Problem to work on> Could you repeat every line below exactly, skipping the images?

[Collected data]
-- -- --
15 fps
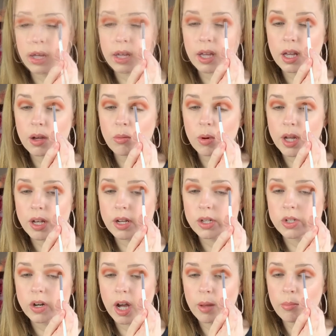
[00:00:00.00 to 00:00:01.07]
Can't wait to
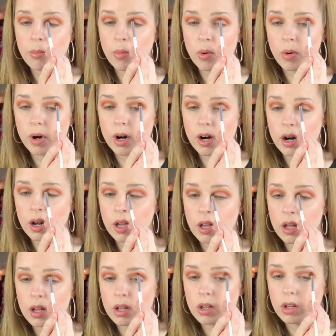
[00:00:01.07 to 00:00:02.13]
try more
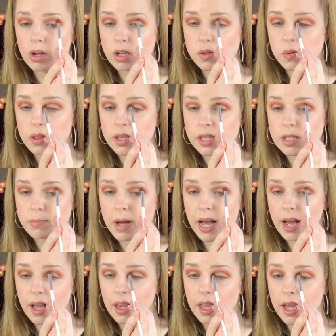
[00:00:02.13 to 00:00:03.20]
looks with this
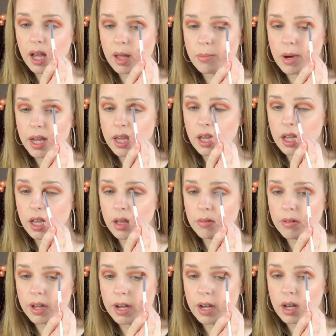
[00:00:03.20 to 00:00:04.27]
palette. I might
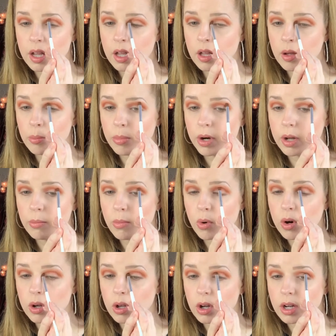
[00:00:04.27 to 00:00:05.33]
even put
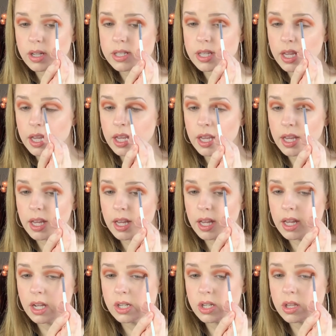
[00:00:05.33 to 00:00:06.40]
more looks
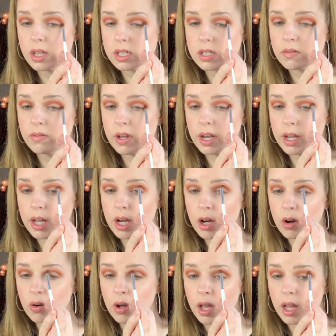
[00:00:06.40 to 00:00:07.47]
into this
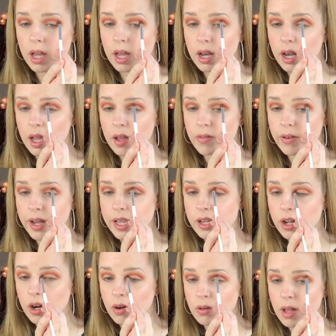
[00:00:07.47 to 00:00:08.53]
video, and if I
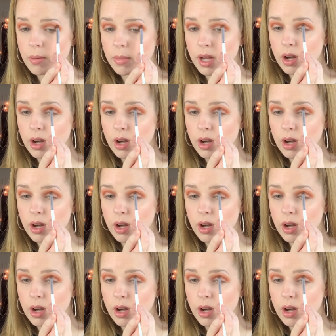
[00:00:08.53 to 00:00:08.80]
don't, let me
-- -- --
Solved problem>
15 fps
[00:00:00.00 to 00:00:01.07]
Can't wait to
[00:00:01.07 to 00:00:02.13]
try more
[00:00:02.13 to 00:00:03.20]
looks with this
[00:00:03.20 to 00:00:04.27]
palette. I might
[00:00:04.27 to 00:00:05.33]
even put
[00:00:05.33 to 00:00:06.40]
more looks
[00:00:06.40 to 00:00:07.47]
into this
[00:00:07.47 to 00:00:08.53]
video, and if I
[00:00:08.53 to 00:00:08.80]
don't, let me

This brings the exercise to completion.